The tilt of her slightly open lips suggested that she had no great confidence in his Party, and that she had in fact no great confidence in Sir Robert Peel, and she was wishing with all her heart that he had had the good sense not to oppose her dear Lord Melbourne.
‘We believed in our late Government,’ she said. ‘We approved all that they did.’

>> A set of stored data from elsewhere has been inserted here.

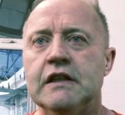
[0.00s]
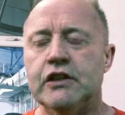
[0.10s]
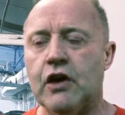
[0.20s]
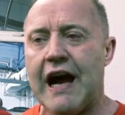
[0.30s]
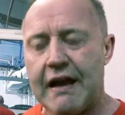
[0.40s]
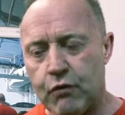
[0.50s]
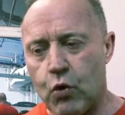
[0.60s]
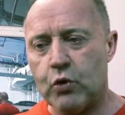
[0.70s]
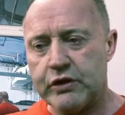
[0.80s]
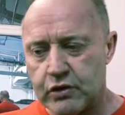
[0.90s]
You know, I've
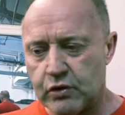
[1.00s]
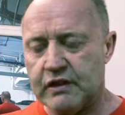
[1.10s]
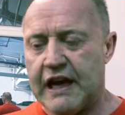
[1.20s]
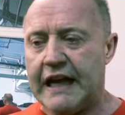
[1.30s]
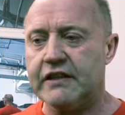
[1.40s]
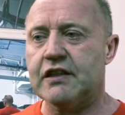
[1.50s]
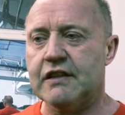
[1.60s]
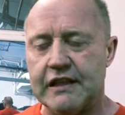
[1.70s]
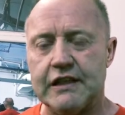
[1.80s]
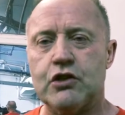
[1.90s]
always done that,
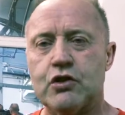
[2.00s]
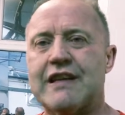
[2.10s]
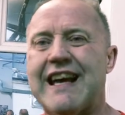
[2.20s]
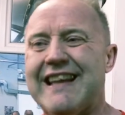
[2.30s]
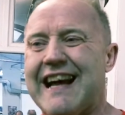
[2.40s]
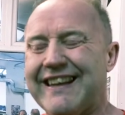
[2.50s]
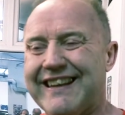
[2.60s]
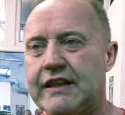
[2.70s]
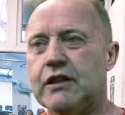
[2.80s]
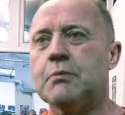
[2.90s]
and you just get that
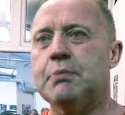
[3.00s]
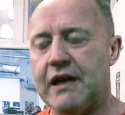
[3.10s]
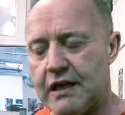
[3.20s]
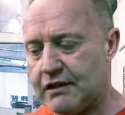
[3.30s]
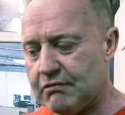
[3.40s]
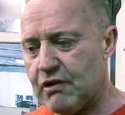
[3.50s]
little bit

It was very difficult to talk to such an imperious Sovereign who had made up her mind so definitely, but Sir Robert must get down to the purpose of his visit.
‘I hope, Sir Robert,’ she said sternly, ‘that you are not going to insist on the dissolution of Parliament.’
‘Your Majesty will know that in the circumstances this seems a reasonable course of action.’
‘We should not wish that and I ask you to give me your assurance that you will not do so.’
Sir Robert was looking down at his feet and pointing his toe down on the carpet with his heels raised. He fidgeted. For all the world, thought Victoria maliciously, like some dancing master.